Images are to be left out; everything else in the listing should be repeated exactly.
▶
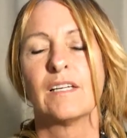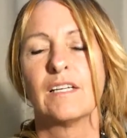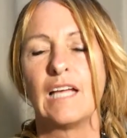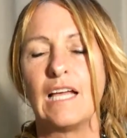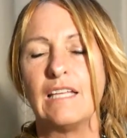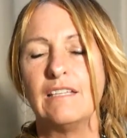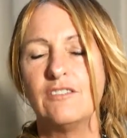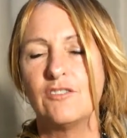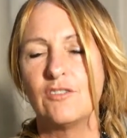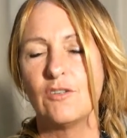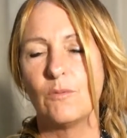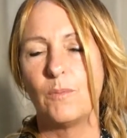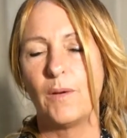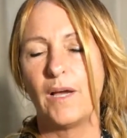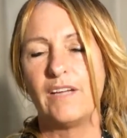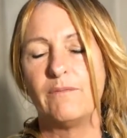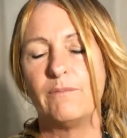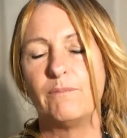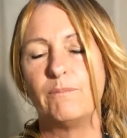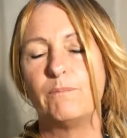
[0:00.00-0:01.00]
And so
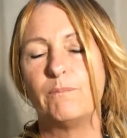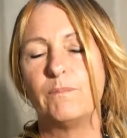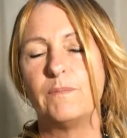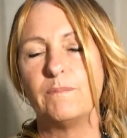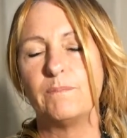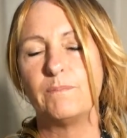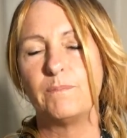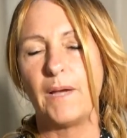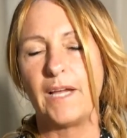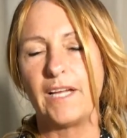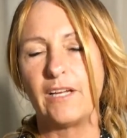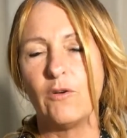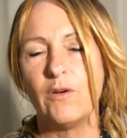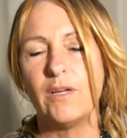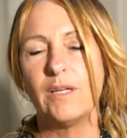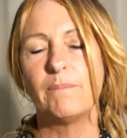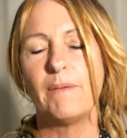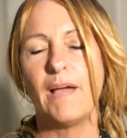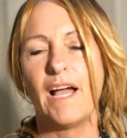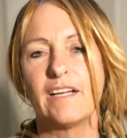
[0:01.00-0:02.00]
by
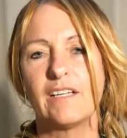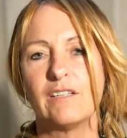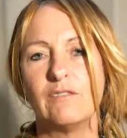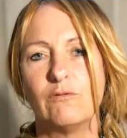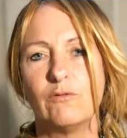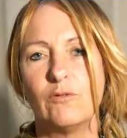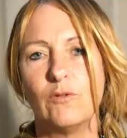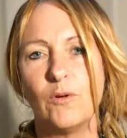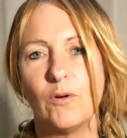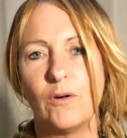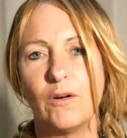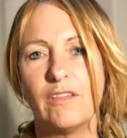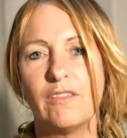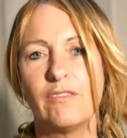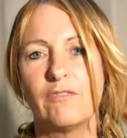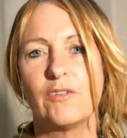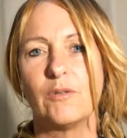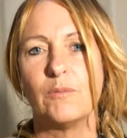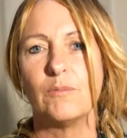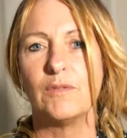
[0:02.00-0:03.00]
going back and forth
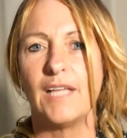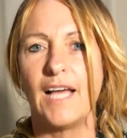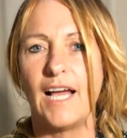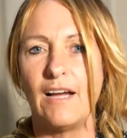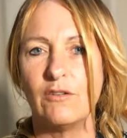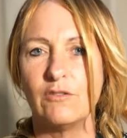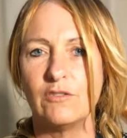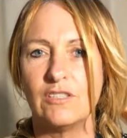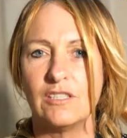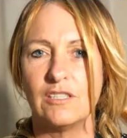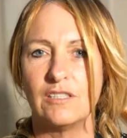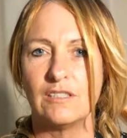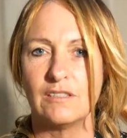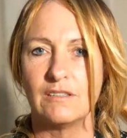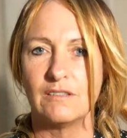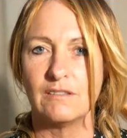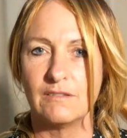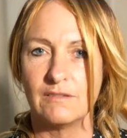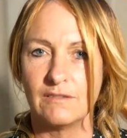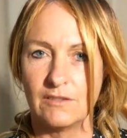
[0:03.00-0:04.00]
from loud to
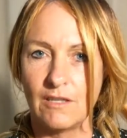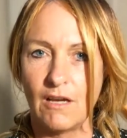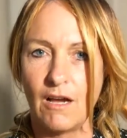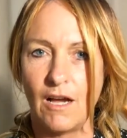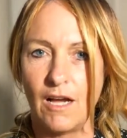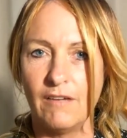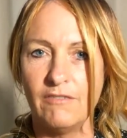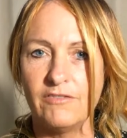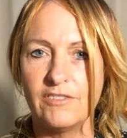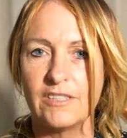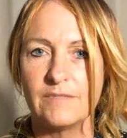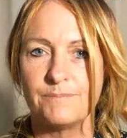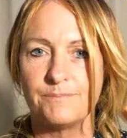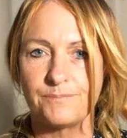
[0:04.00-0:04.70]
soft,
◀
| EXERCISE OUTPUT |
[0:00.00-0:01.00]
And so
[0:01.00-0:02.00]
by
[0:02.00-0:03.00]
going back and forth
[0:03.00-0:04.00]
from loud to
[0:04.00-0:04.70]
soft,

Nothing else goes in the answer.